Sieradzki v. US Express Leasing
This text of 13 A.D.3d 608 (Sieradzki v. US Express Leasing) is published on Counsel Stack Legal Research, covering Appellate Division of the Supreme Court of the State of New York primary law. Counsel Stack provides free access to over 12 million legal documents including statutes, case law, regulations, and constitutions.
Opinion
[609]*609In an action to recover damages for personal injuries, the plaintiff appeals from an order of the Supreme Court, Queens County (Grays, J.), dated December 12, 2003, which granted the defendants’ motion for summary judgment dismissing the complaint on the ground that he did not sustain a serious injury within the meaning of Insurance Law § 5102 (d).
Ordered that the order is affirmed, with costs.

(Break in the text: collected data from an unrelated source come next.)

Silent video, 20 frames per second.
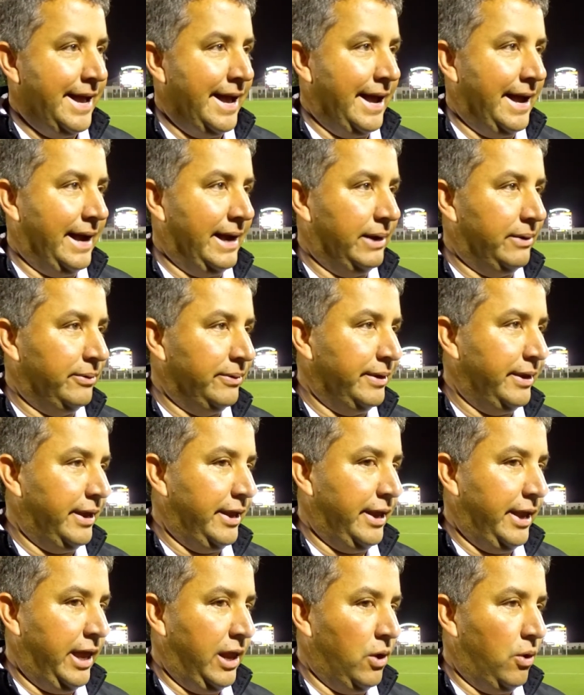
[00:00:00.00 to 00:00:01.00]
a
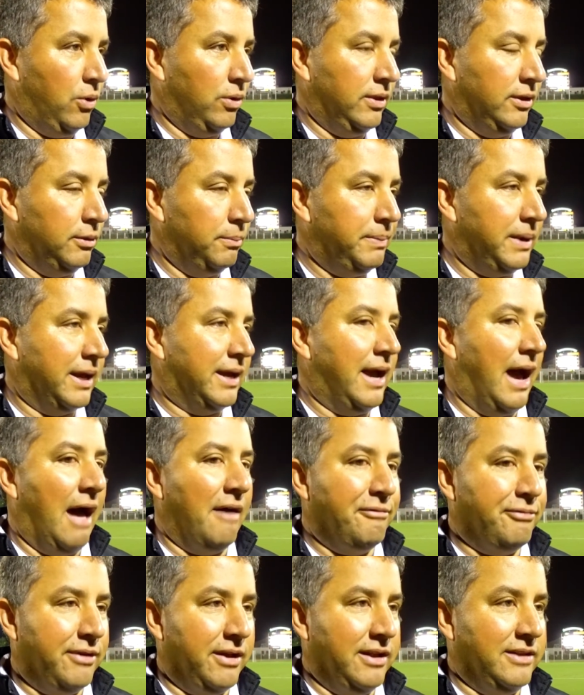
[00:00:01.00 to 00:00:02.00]
little bit of
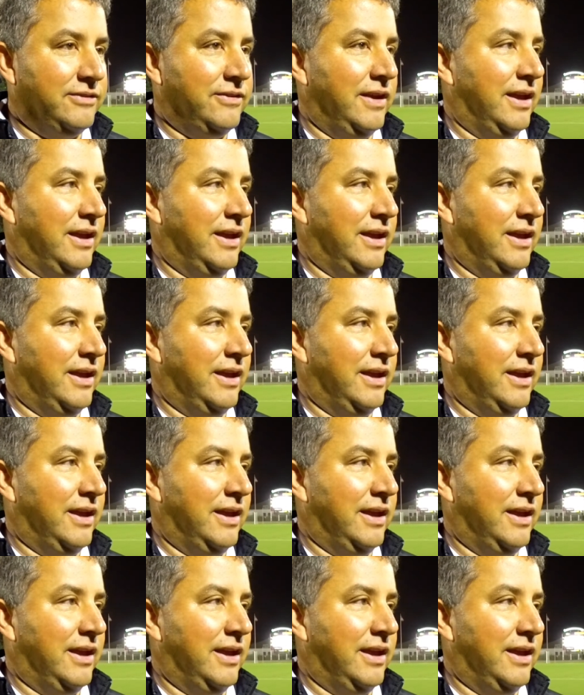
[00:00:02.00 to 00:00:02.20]
confidence,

The defendants made a prima facie showing that the plaintiff did not sustain a serious injury within the meaning of Insurance Law § 5102 (d) (see Toure v Avis Rent A Car Sys., 98 NY2d 345 [2002]; Gaddy v Eyler, 79 NY2d 955 [1992]). The defendants submitted the affirmed medical reports of an orthopedist and a neurologist, both of whom examined the plaintiff nearly two years after the accident, and determined that he had full range of motion in his cervical and lumbosacral spines and his shoulders, and that he had no permanent injury, disability, restriction, or limitation. In opposition, the affidavits of the plaintiffs physicians were conclusory in nature, and therefore insufficient to raise a triable issue of fact (see Giannakis v Paschilidou, 212 AD2d 502 [1995]; Powell v Hurdle, 214 AD2d 720 [1995]; Kauderer v Penta, 261 AD2d 365 [1999]; Carroll v Jennings, 264 AD2d 494 [1999]; Smith v Askew, 264 AD2d 834 [1999] ).
Moreover, the plaintiff’s physicians offered no explanation regarding the gap of nearly two years between the conclusion of the plaintiffs treatment in or about September 2001 and their examination of him in September 2003 in response to the defendants’ motion (see Jimenez v Kambli, 272 AD2d 581 [2000] ; Smith v Askew, supra).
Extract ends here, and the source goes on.